• [ACTIVITY]: Copy every entry below exactly as it appears, leaving out the images.

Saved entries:

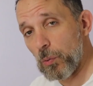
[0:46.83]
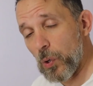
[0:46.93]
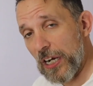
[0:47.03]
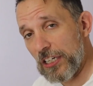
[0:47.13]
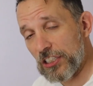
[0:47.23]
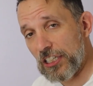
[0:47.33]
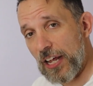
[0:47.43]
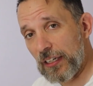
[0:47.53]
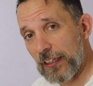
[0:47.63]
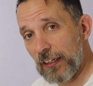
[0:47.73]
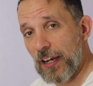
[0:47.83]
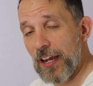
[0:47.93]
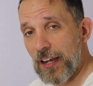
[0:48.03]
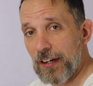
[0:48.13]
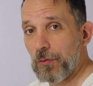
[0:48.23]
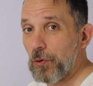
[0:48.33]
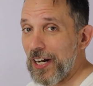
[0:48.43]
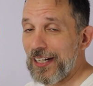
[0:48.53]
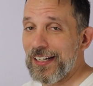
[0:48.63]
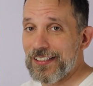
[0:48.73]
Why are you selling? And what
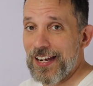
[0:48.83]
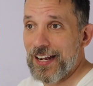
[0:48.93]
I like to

• [OUTPUT BELOW]:
[0:46.83]
[0:46.93]
[0:47.03]
[0:47.13]
[0:47.23]
[0:47.33]
[0:47.43]
[0:47.53]
[0:47.63]
[0:47.73]
[0:47.83]
[0:47.93]
[0:48.03]
[0:48.13]
[0:48.23]
[0:48.33]
[0:48.43]
[0:48.53]
[0:48.63]
[0:48.73]
Why are you selling? And what
[0:48.83]
[0:48.93]
I like to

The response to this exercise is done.